Start of MATERIAL PROVIDED

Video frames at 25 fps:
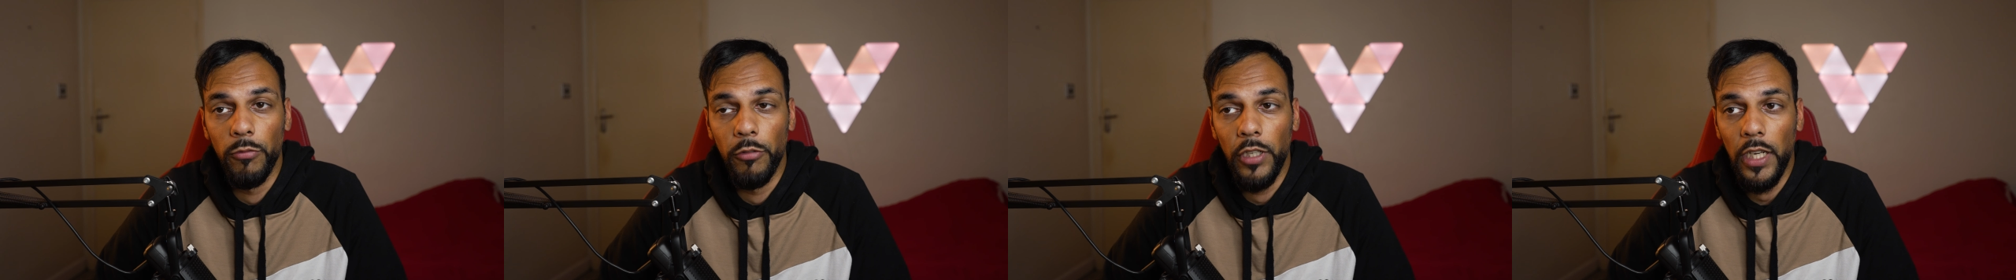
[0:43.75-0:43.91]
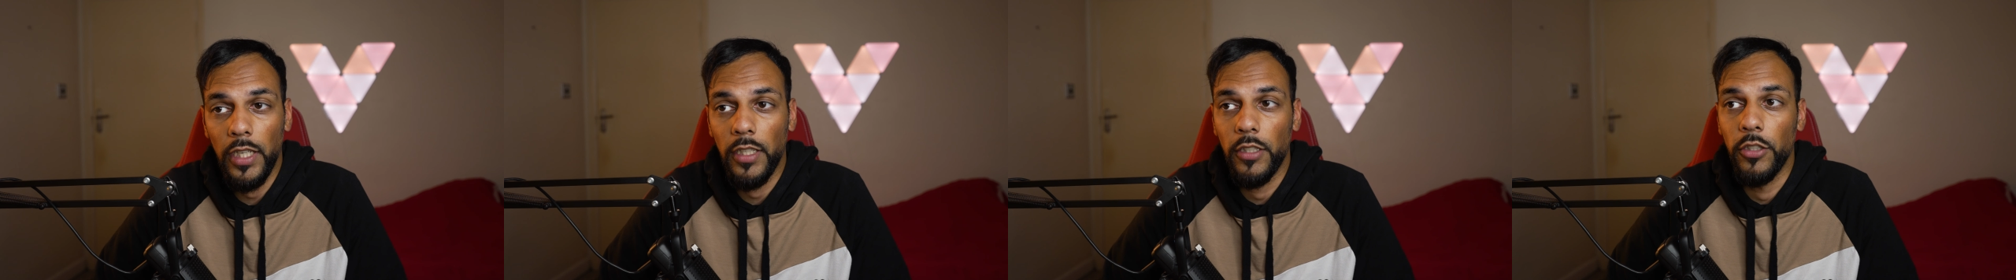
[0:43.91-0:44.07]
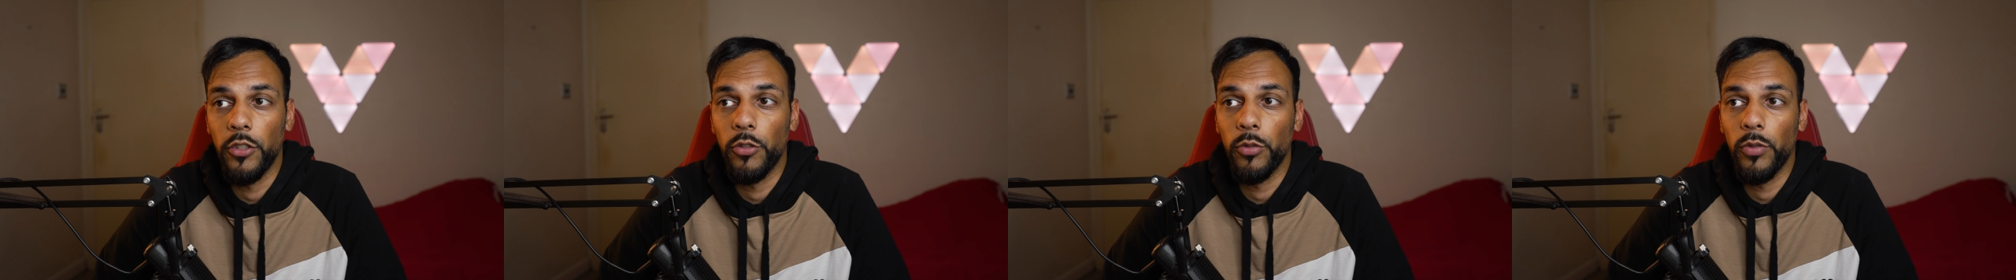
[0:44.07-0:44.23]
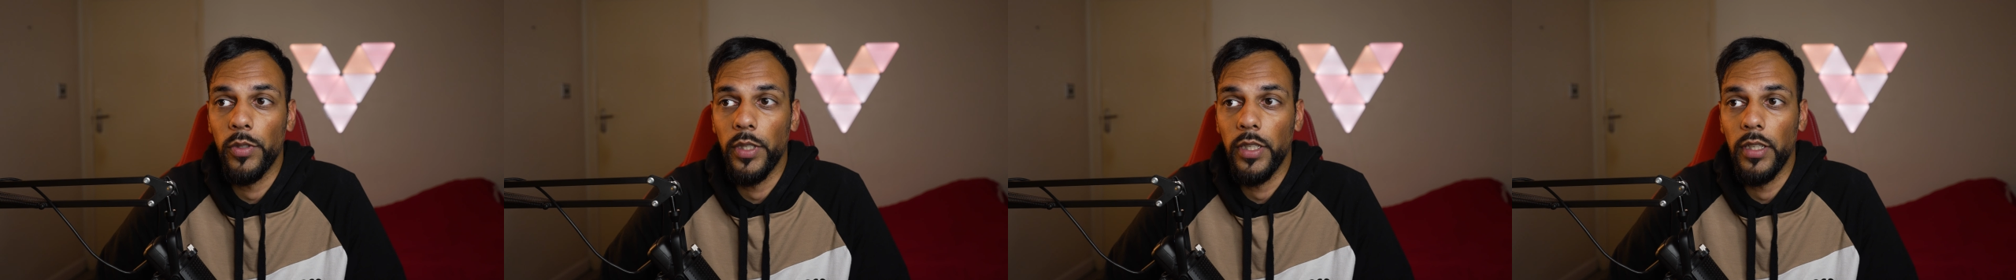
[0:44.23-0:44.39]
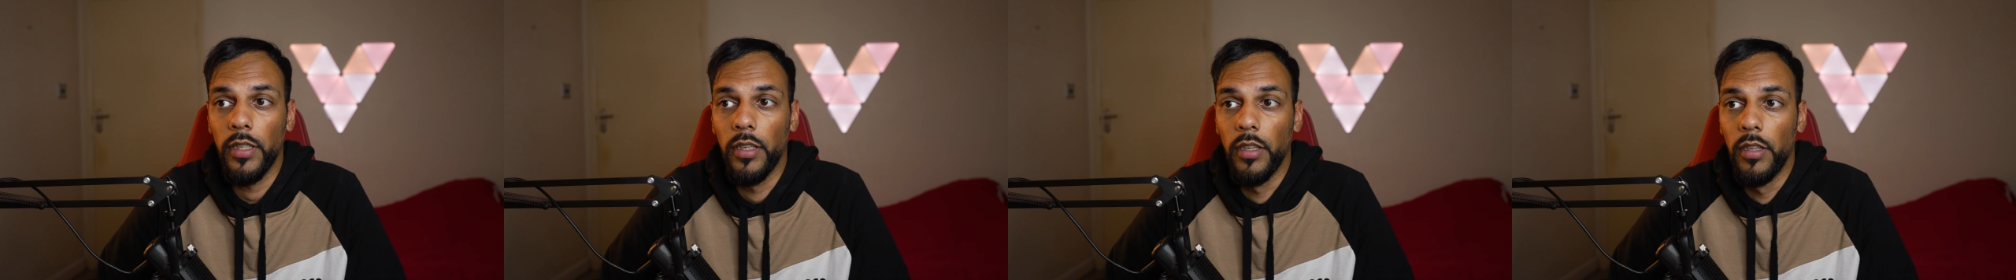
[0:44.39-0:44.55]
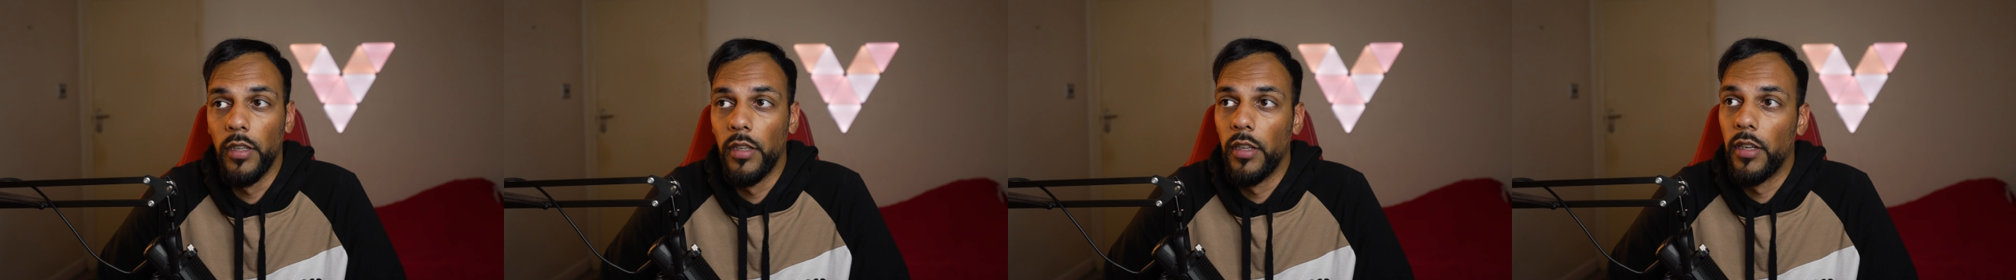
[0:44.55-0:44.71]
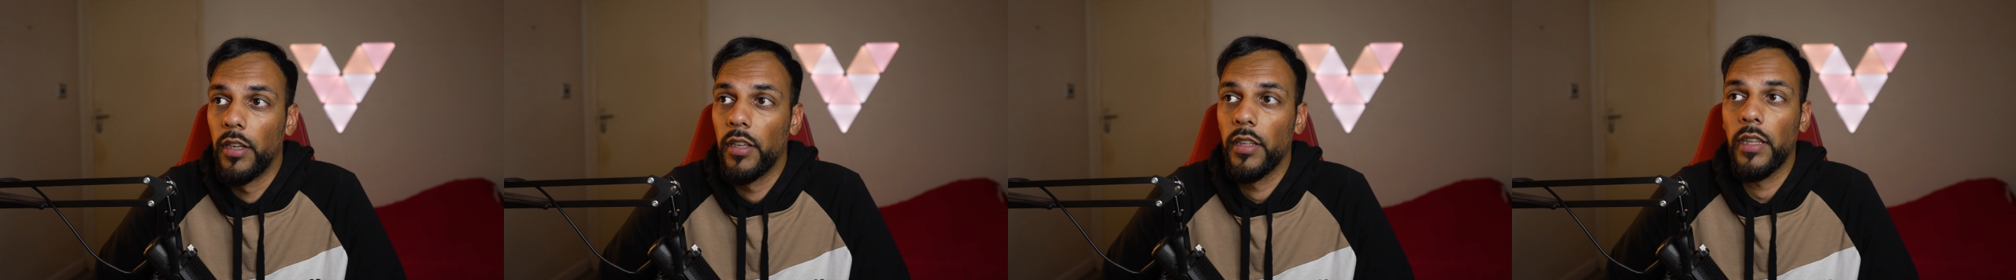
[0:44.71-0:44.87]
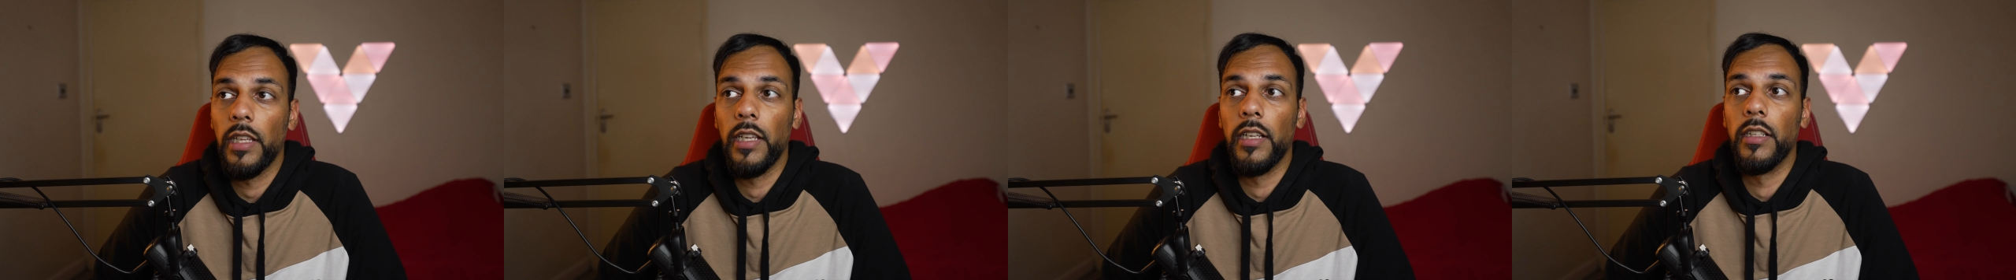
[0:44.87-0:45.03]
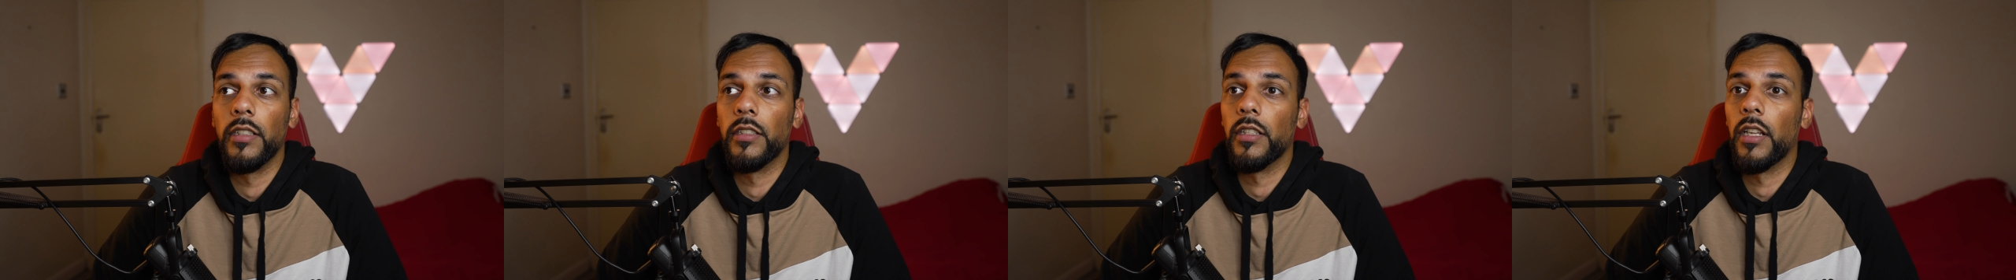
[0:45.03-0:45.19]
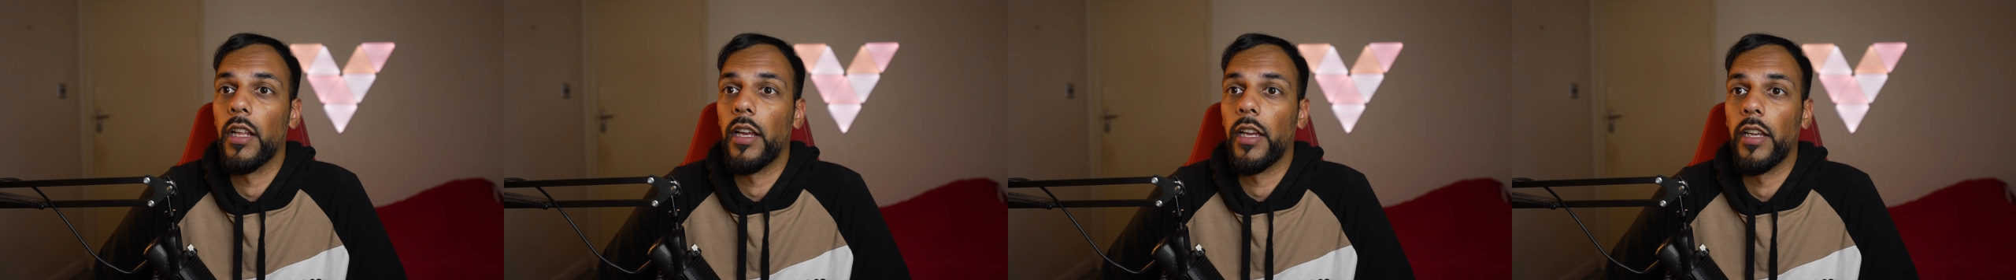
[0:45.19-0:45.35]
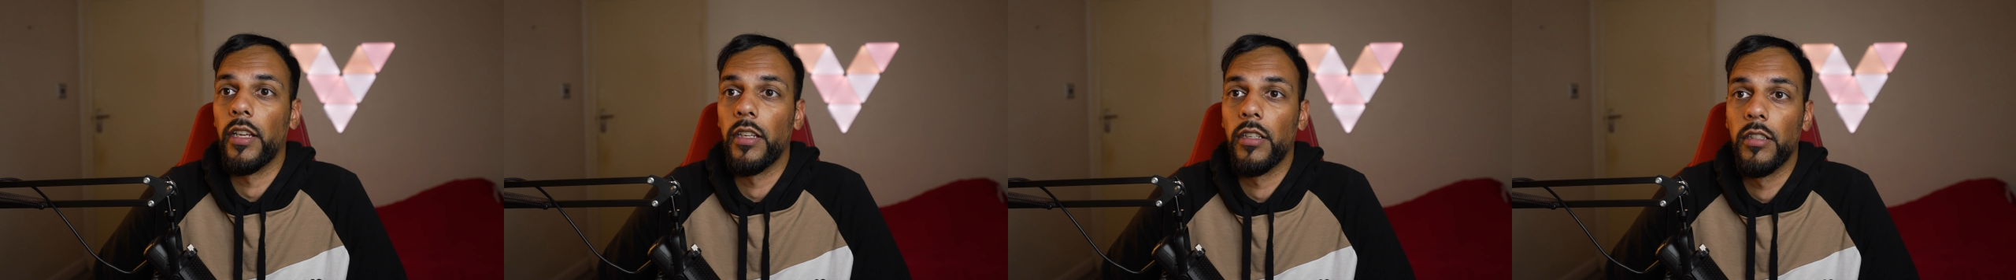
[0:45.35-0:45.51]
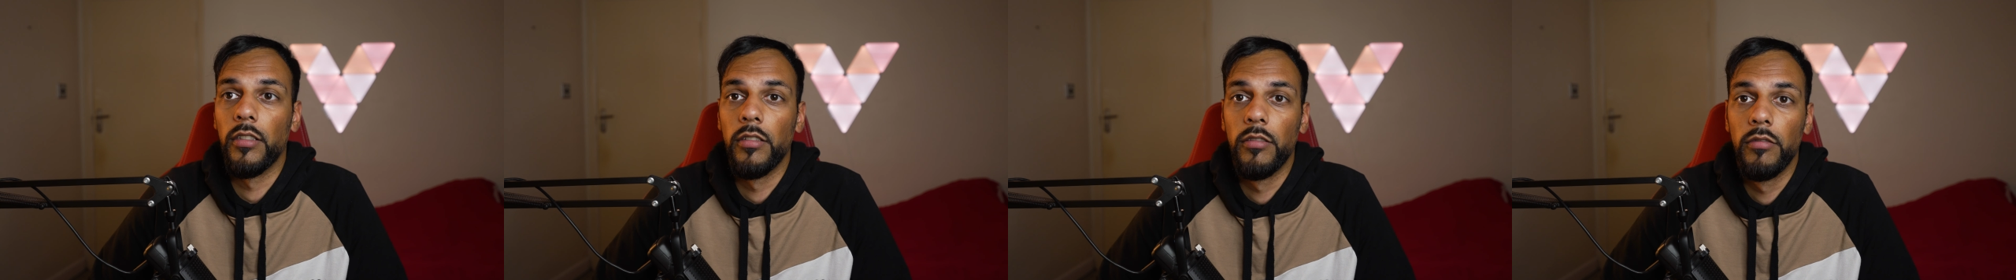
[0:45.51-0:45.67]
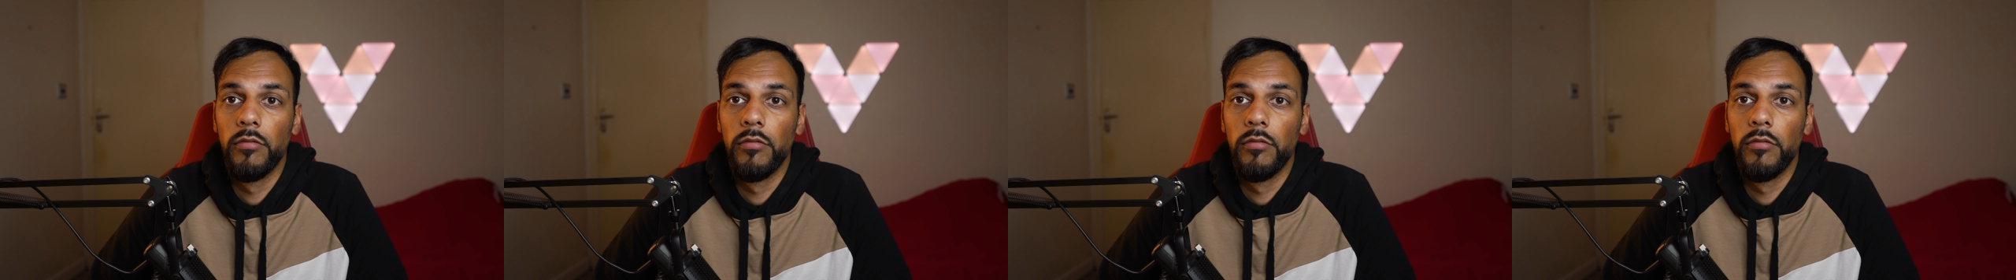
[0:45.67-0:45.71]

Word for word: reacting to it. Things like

End of MATERIAL PROVIDED

• [EXERCISE] Would you please retype all the data exactly? Leave out whatever pictures it holds.

• [WORKED SOLUTION]
Video frames at 25 fps:
[0:43.75-0:43.91]
[0:43.91-0:44.07]
[0:44.07-0:44.23]
[0:44.23-0:44.39]
[0:44.39-0:44.55]
[0:44.55-0:44.71]
[0:44.71-0:44.87]
[0:44.87-0:45.03]
[0:45.03-0:45.19]
[0:45.19-0:45.35]
[0:45.35-0:45.51]
[0:45.51-0:45.67]
[0:45.67-0:45.71]

Word for word: reacting to it. Things like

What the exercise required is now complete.